Wednesday, May 14, 2008

Video Search Rundown

I was originally going to do this entry about a new video search engine, until I found out it sucks. So then I decided to rate a bunch of video search engines.

Blinkx.com is a video search engine. I could not get it find anything useful. According to Buzzfeed it uses voice-recognition software to transcribe the audio content of a video, and then search through that. (This is a great idea, like transmitting medical orders via a giant game of telephone.) The end result is Blinkx finds things completely unrelated to your search.

Unless you're looking for really popular things, in which case you could... oh I dunno, use Google video search. Or YouTube. Or your local library's card catalog. I'm sure any of those will be more accurate. And possibly faster. ZING.

Blinkx has an ugly logo, whack advertisements every 5 seconds, and a non-working engine. Way to get me excited about a non-text search, and then failing to meet expectations. D, for dumb. Of course I'm hyperbolically harsh, when I went easy on Midomi. The difference is Midomi has no equals that function better, where as Blinkx does. Onto the ratings for proof!

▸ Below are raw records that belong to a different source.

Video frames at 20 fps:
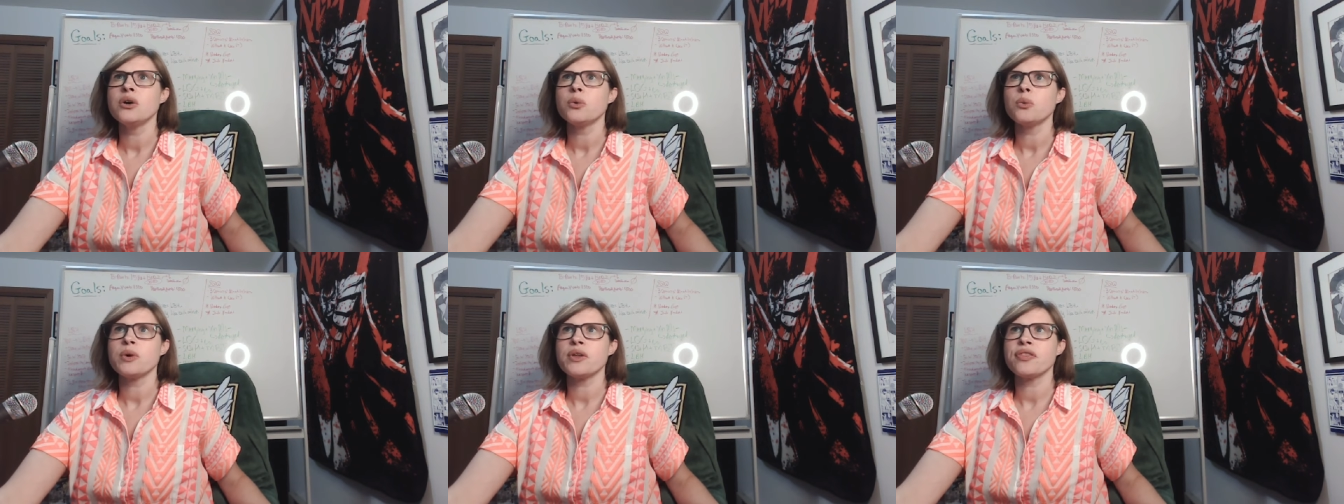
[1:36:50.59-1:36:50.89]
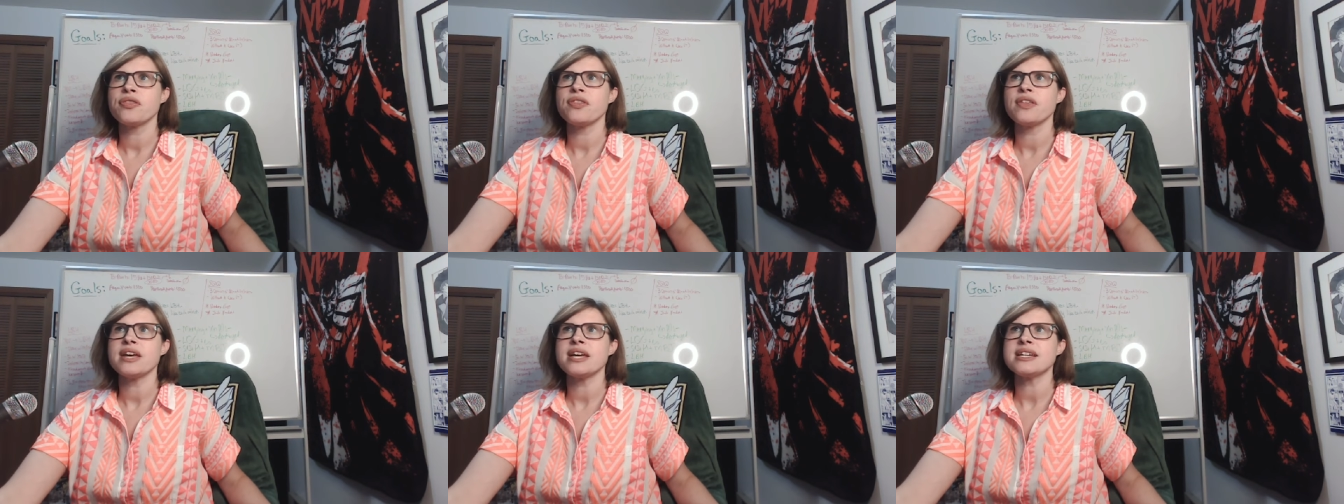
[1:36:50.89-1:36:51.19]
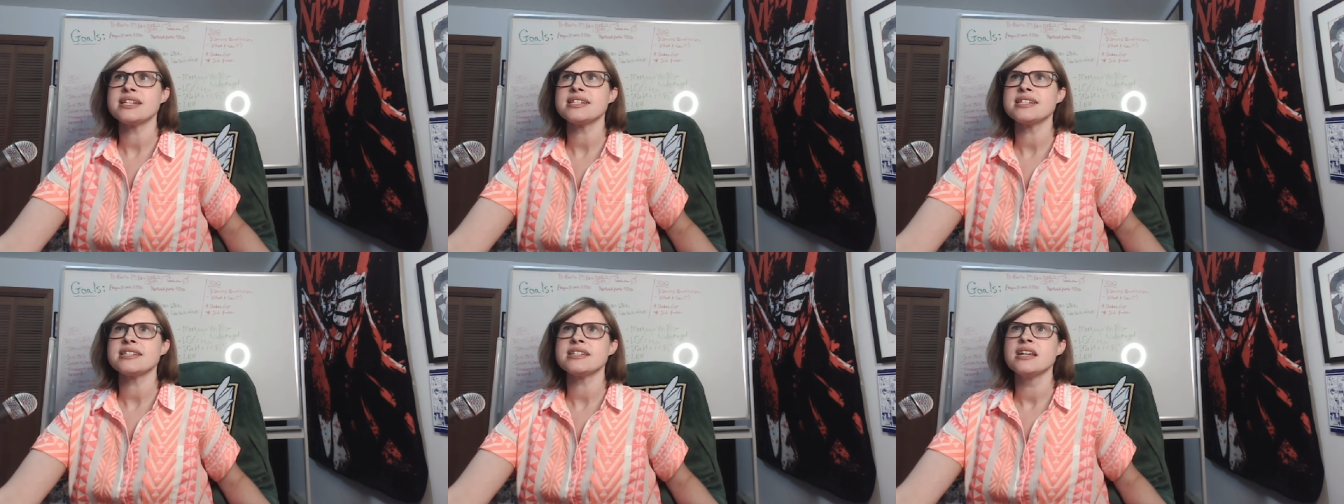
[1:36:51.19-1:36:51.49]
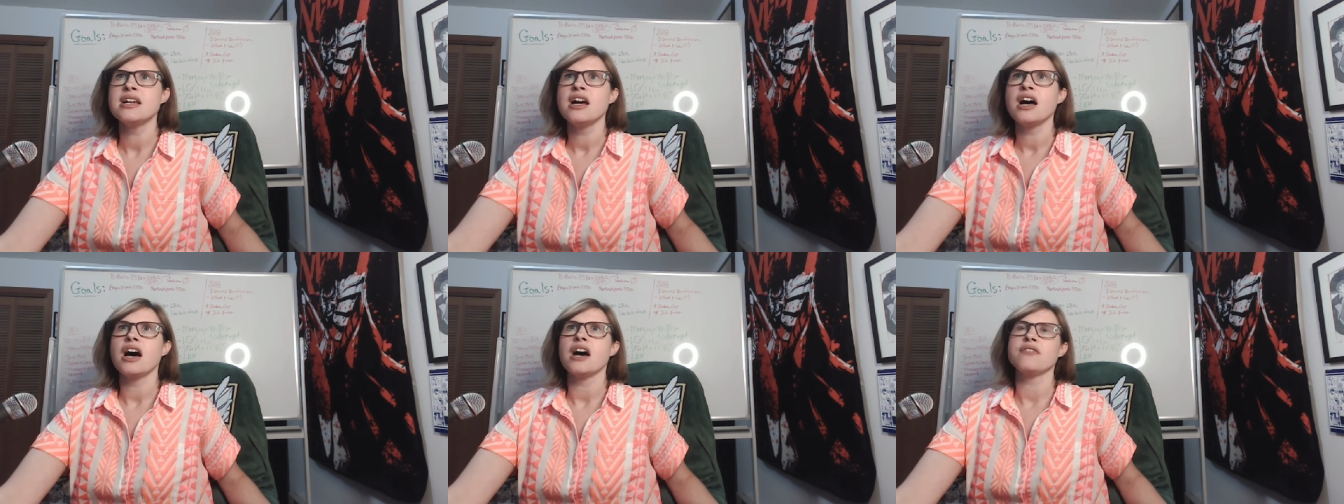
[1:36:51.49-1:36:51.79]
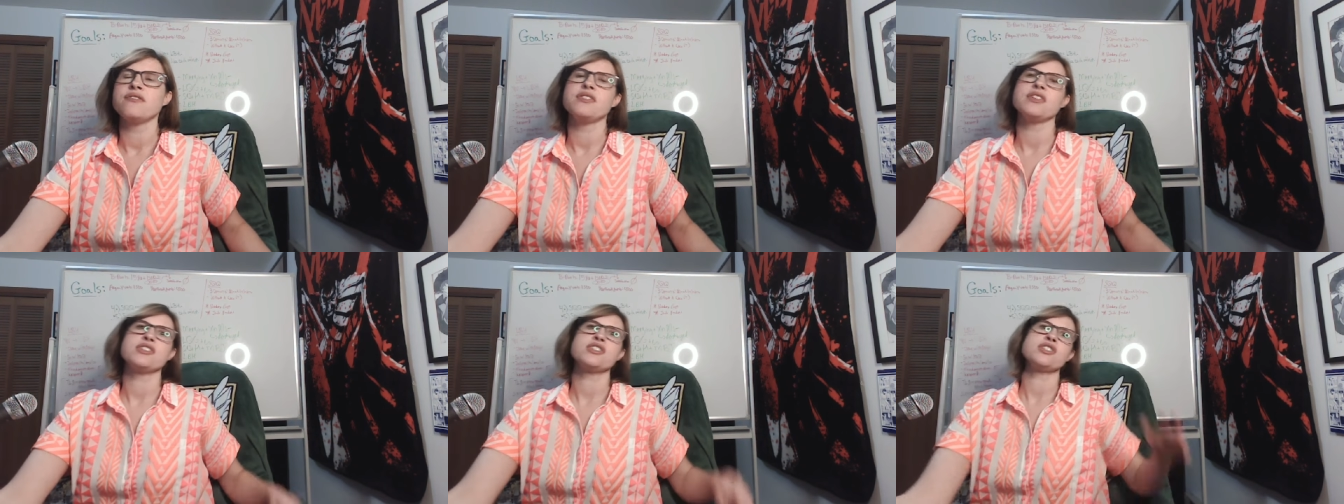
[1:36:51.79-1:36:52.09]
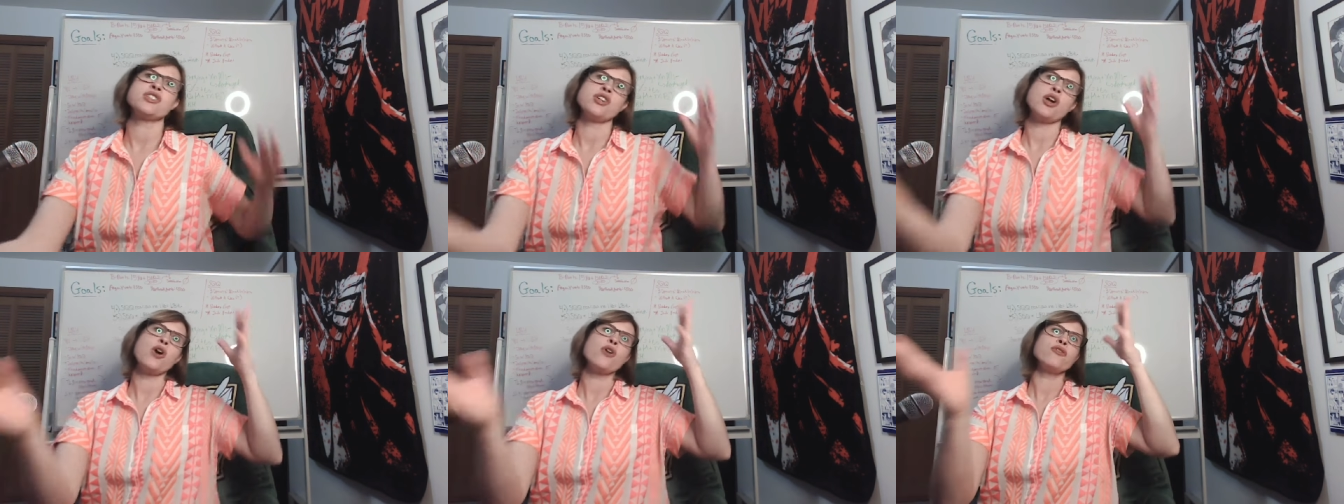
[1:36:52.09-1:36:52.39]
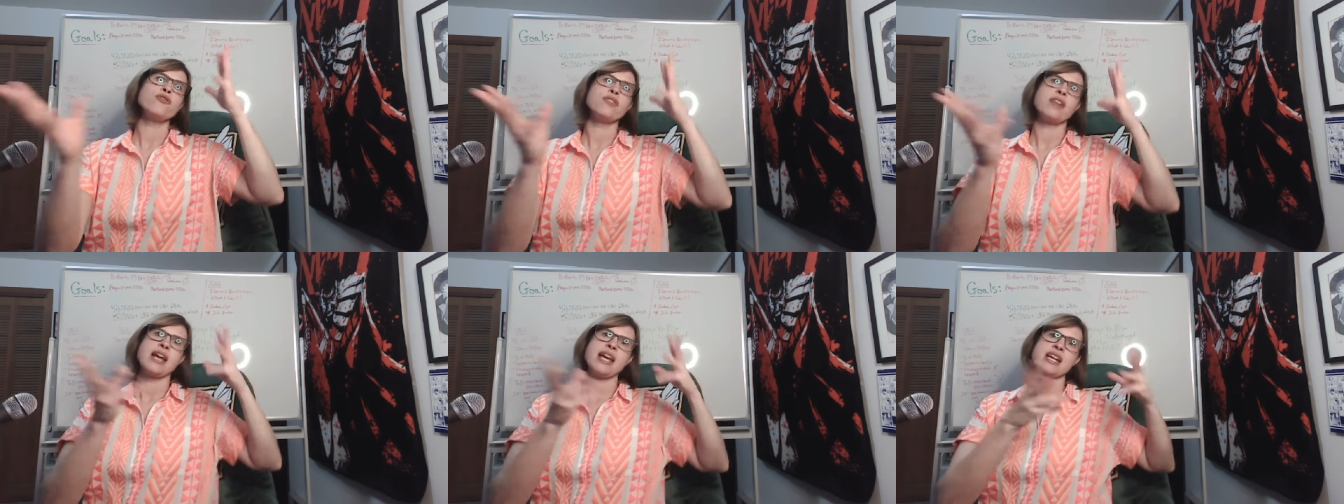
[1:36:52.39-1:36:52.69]
with this of the
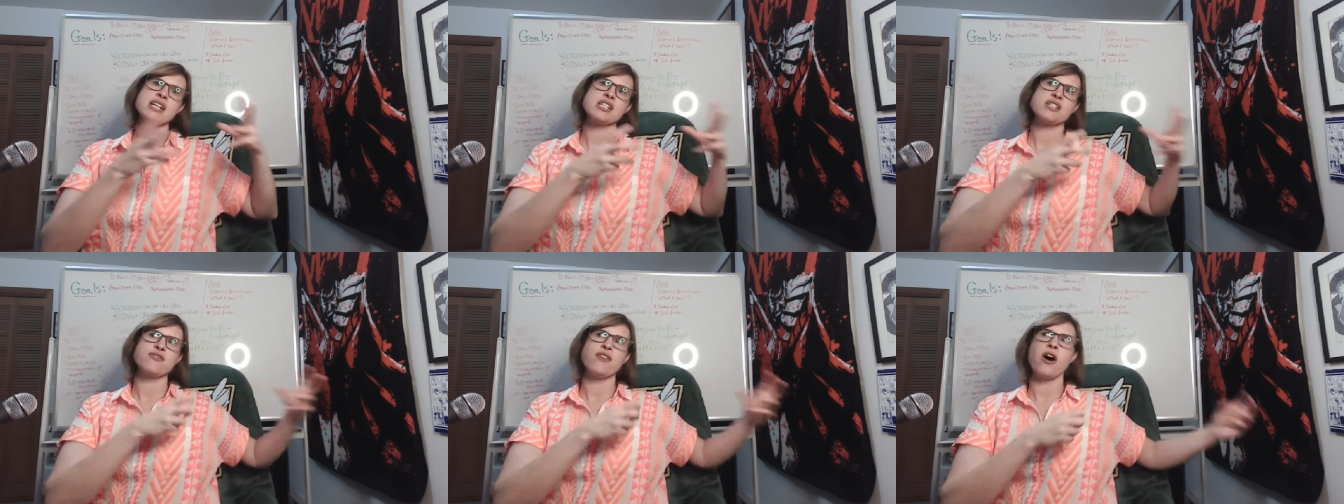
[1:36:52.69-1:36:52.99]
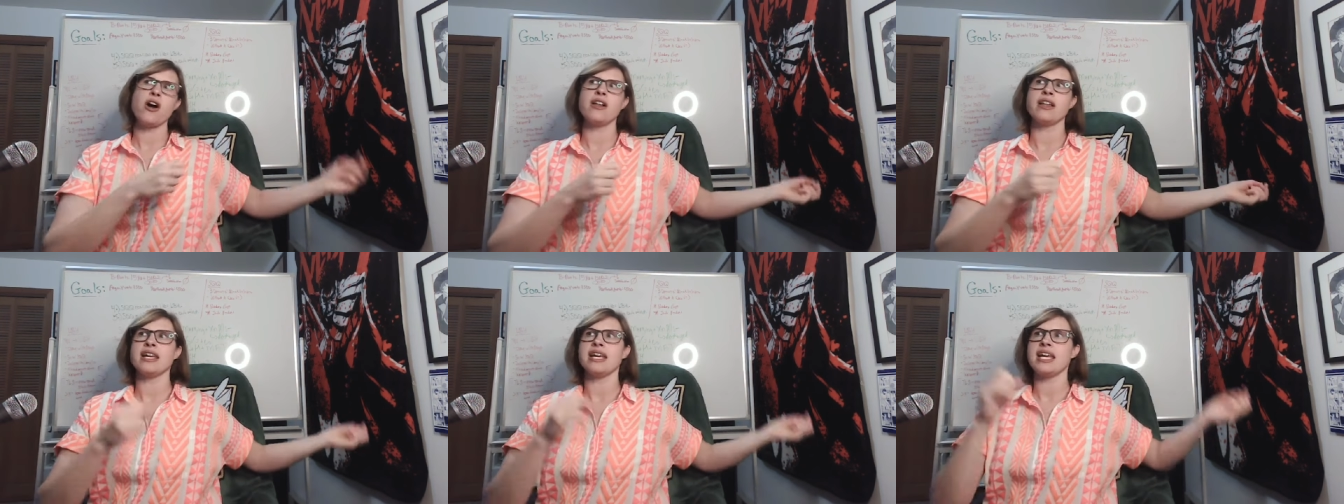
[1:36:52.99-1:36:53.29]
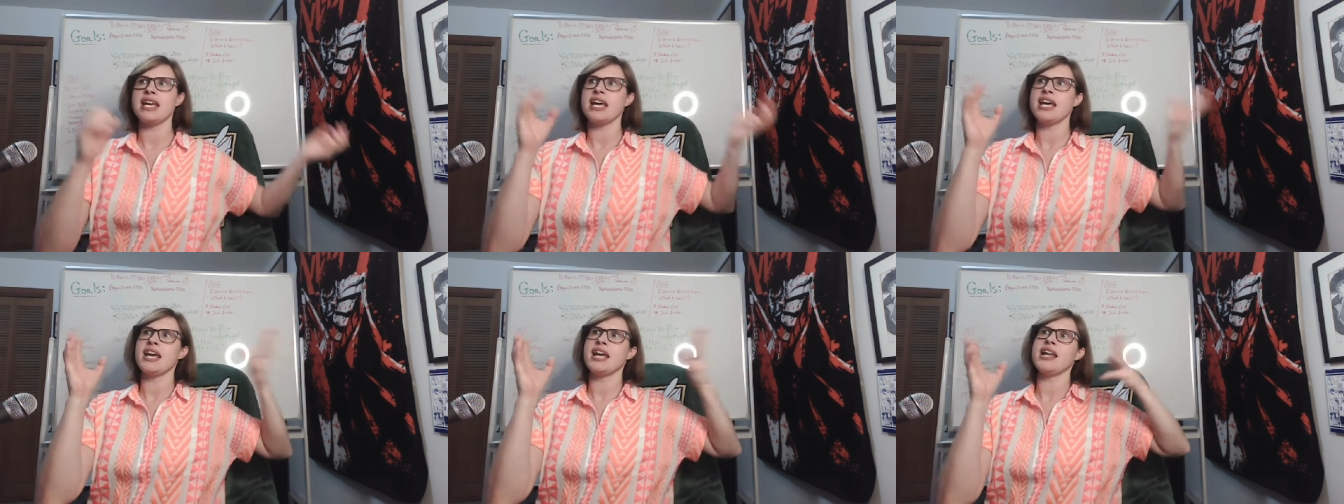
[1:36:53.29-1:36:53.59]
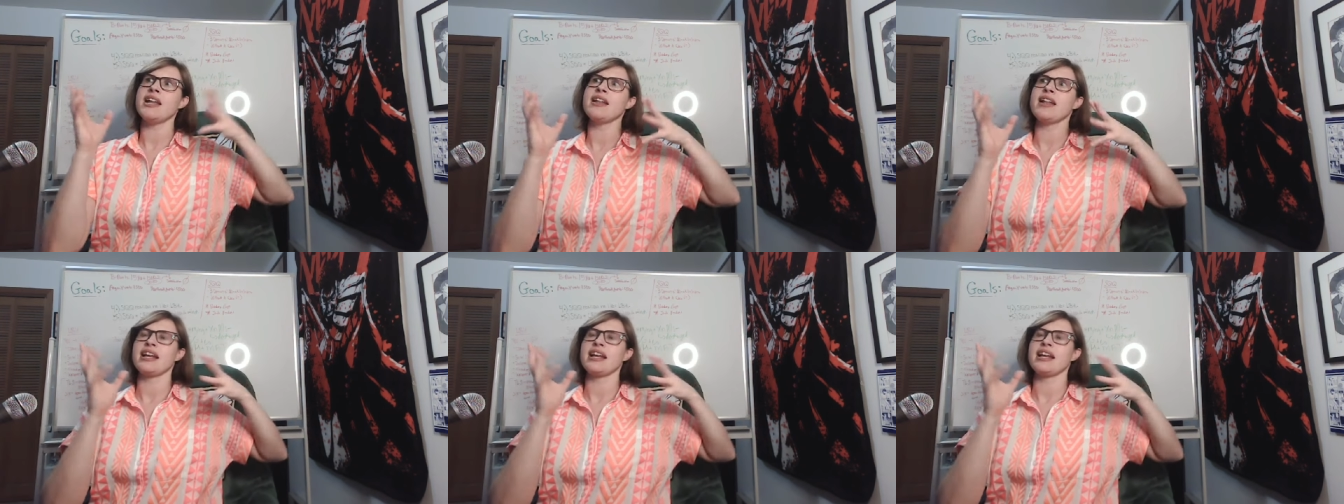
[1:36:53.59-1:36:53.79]
snowflakes falling in,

In a completely unscientific survey involving too small of a sample size for statistical significance, I searched for "30 Rock Uncanny Valley":

1) Google video search and Youtube give me the correct clip:


2) Blinkx.com gives me an unrelated clip as the top result, and the wrong 30 Rock clip as the #2 result. It shows the one where Pete uses the word "uncanny". Close but no cigar.


3) Truveo gives me an error message, telling me that to get more results, I should use fewer words in my query. When I just put "uncanny valley" the correct clip comes up as top ranked.
4) Altavista yields 0 results.
5) Yahoo! did not find any results.
6) Clipblast! found no results.
7) AOL video found that sock you lost back in 1997. But no video.
8) Neither did Vidsea.
9) Alltheweb also failed.
10) Ulinkx.com: epic fail!

Total tally of the top video search engines: 2 winners, 1 runner up, and 8 losers. In order to make up for the lameness of these sites, here are 2 tangentially related, quality links: Kottke talks about approaching the uncanny valley from the other side, and links to a list of alternate image searches.